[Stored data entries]
::::
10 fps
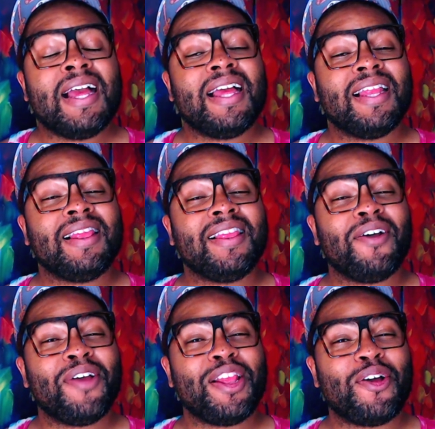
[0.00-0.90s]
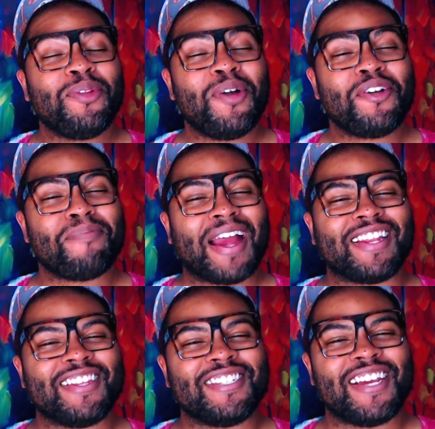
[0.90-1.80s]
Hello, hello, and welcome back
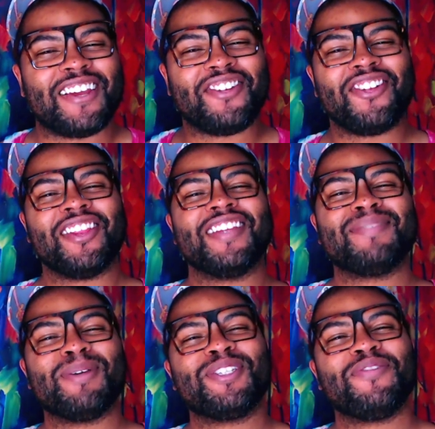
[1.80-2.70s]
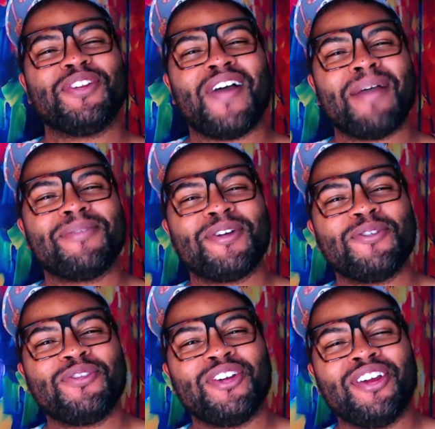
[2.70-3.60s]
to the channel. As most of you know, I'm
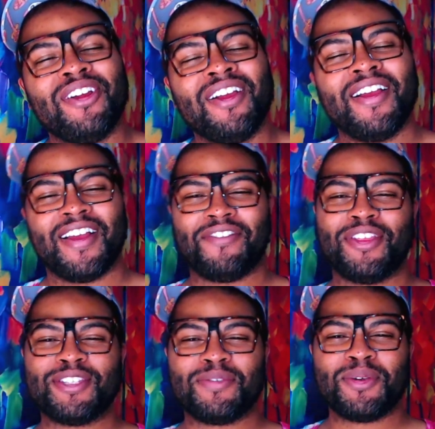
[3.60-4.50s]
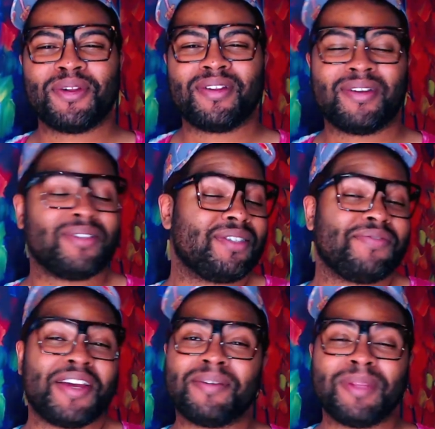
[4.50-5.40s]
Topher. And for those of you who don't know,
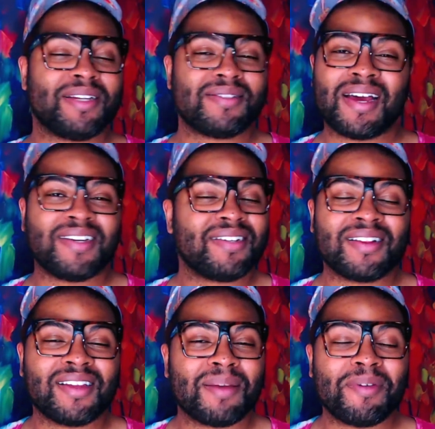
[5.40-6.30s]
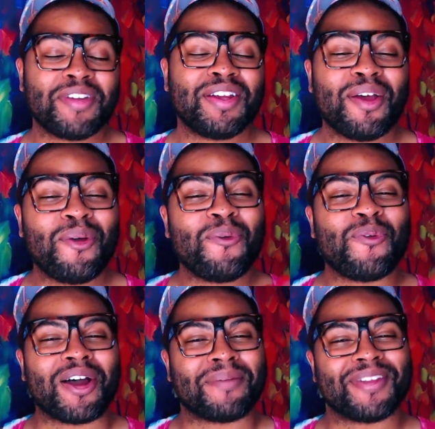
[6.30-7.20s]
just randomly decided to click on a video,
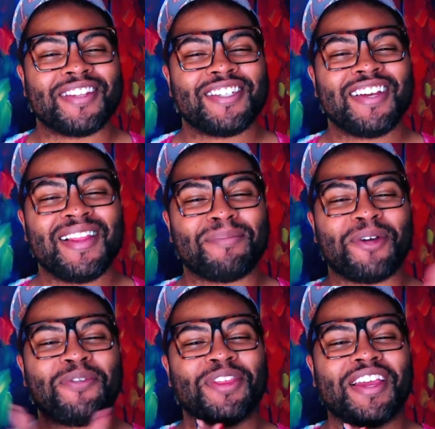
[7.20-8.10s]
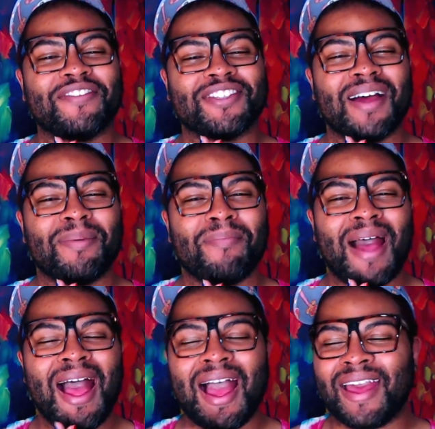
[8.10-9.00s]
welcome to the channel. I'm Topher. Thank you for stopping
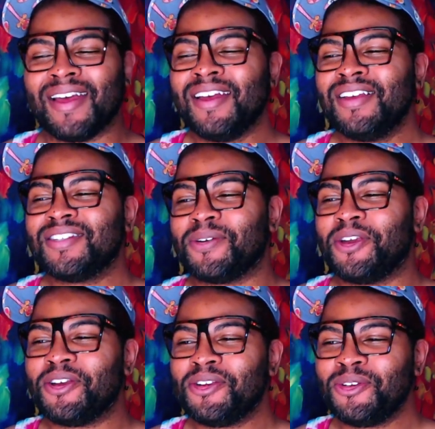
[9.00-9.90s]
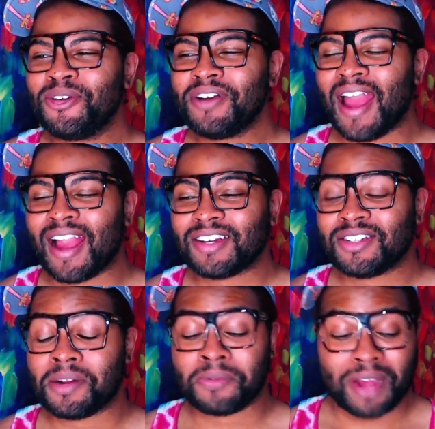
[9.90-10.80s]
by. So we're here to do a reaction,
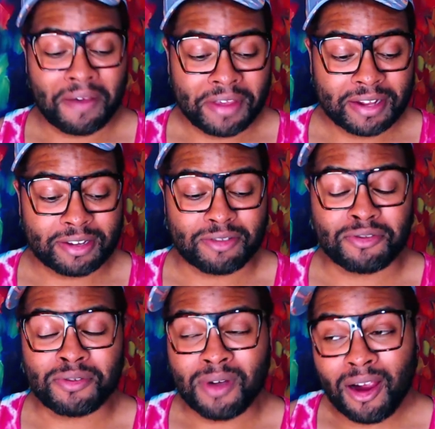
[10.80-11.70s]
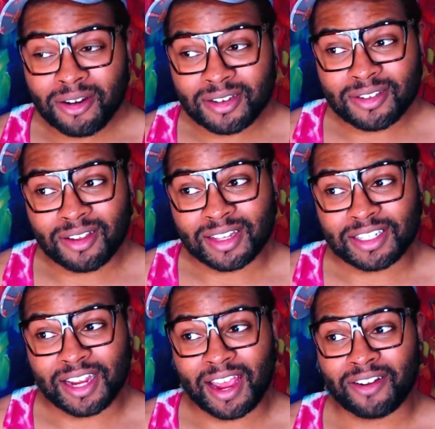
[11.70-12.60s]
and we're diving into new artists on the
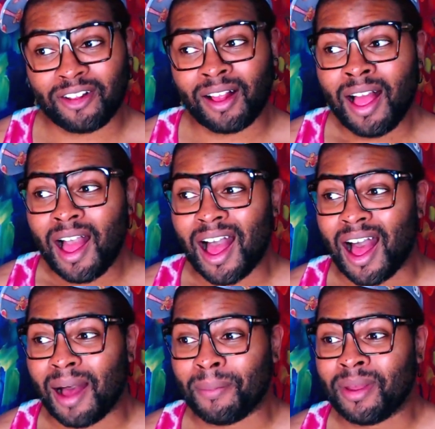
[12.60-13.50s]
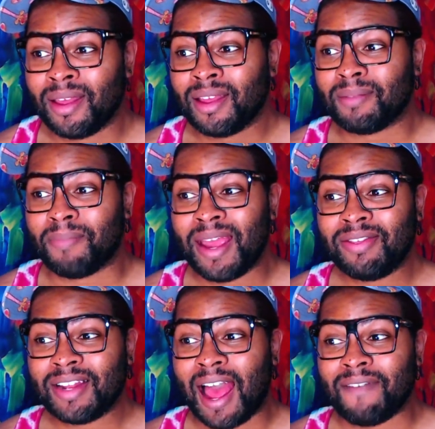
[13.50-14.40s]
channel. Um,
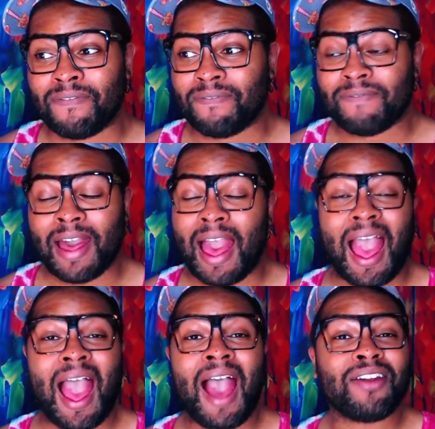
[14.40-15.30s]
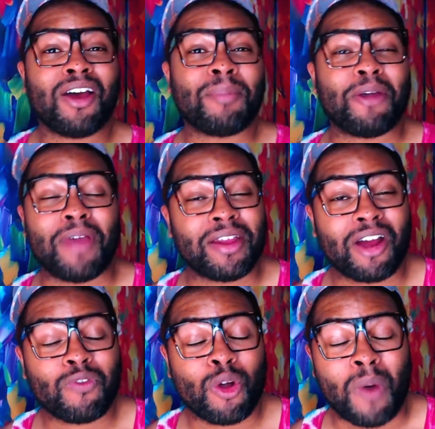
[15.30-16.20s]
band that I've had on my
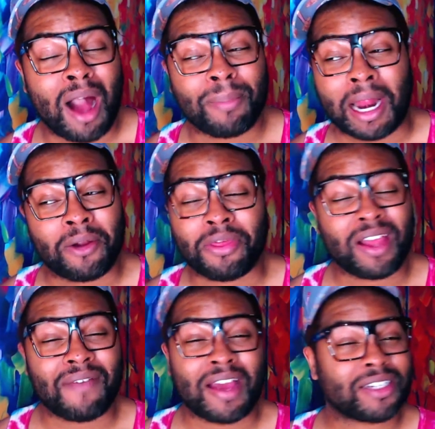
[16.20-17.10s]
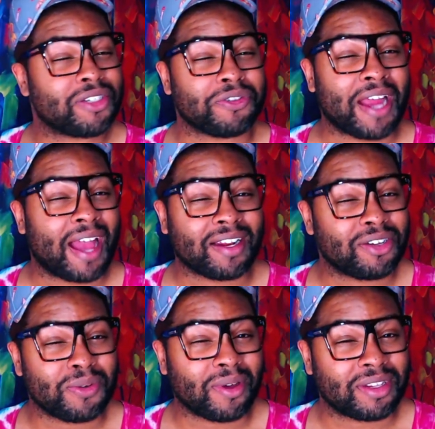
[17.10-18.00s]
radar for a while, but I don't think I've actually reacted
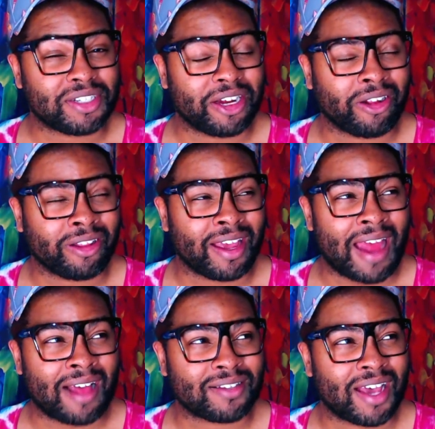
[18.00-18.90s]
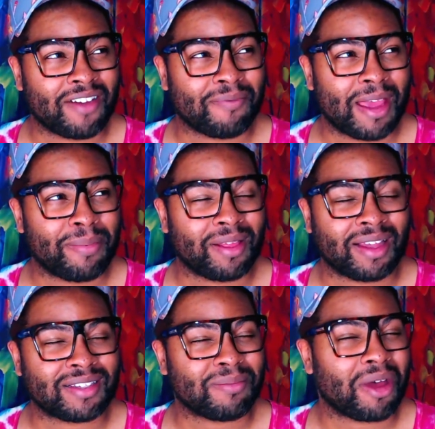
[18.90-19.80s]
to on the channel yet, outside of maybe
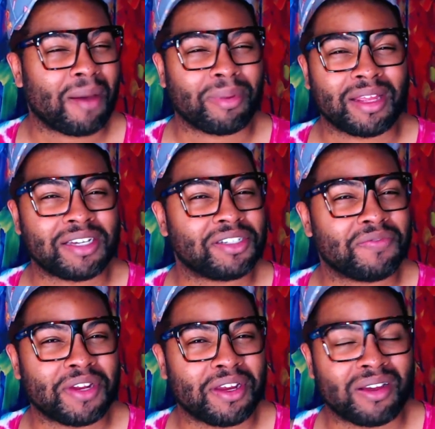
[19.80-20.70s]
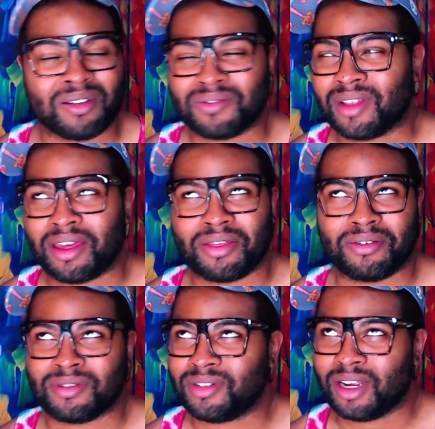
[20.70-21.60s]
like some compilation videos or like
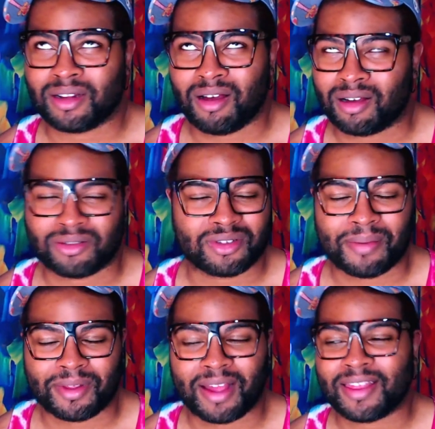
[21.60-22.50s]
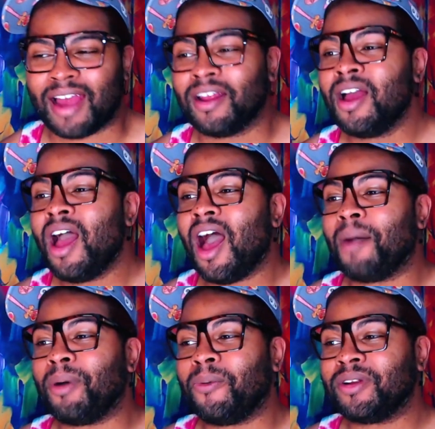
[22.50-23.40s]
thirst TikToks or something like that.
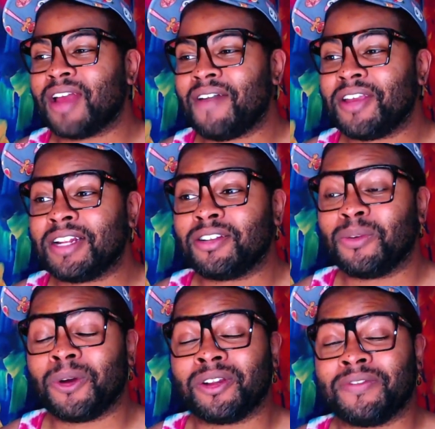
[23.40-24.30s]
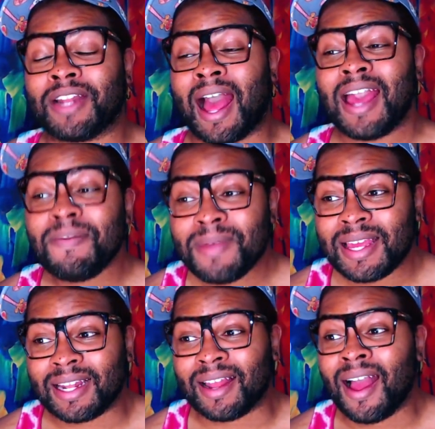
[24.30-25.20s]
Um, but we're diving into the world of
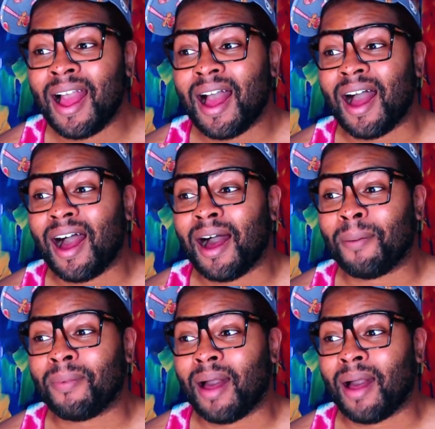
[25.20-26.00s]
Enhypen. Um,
::::
• [TASK TO COMPLETE]: Leave out the pictures and copy exactly the lines from the one with "[9.00-9.90s]" through the last line of the records above.

• [WRITTEN REPLY]:
[9.00-9.90s]
[9.90-10.80s]
by. So we're here to do a reaction,
[10.80-11.70s]
[11.70-12.60s]
and we're diving into new artists on the
[12.60-13.50s]
[13.50-14.40s]
channel. Um,
[14.40-15.30s]
[15.30-16.20s]
band that I've had on my
[16.20-17.10s]
[17.10-18.00s]
radar for a while, but I don't think I've actually reacted
[18.00-18.90s]
[18.90-19.80s]
to on the channel yet, outside of maybe
[19.80-20.70s]
[20.70-21.60s]
like some compilation videos or like
[21.60-22.50s]
[22.50-23.40s]
thirst TikToks or something like that.
[23.40-24.30s]
[24.30-25.20s]
Um, but we're diving into the world of
[25.20-26.00s]
Enhypen. Um,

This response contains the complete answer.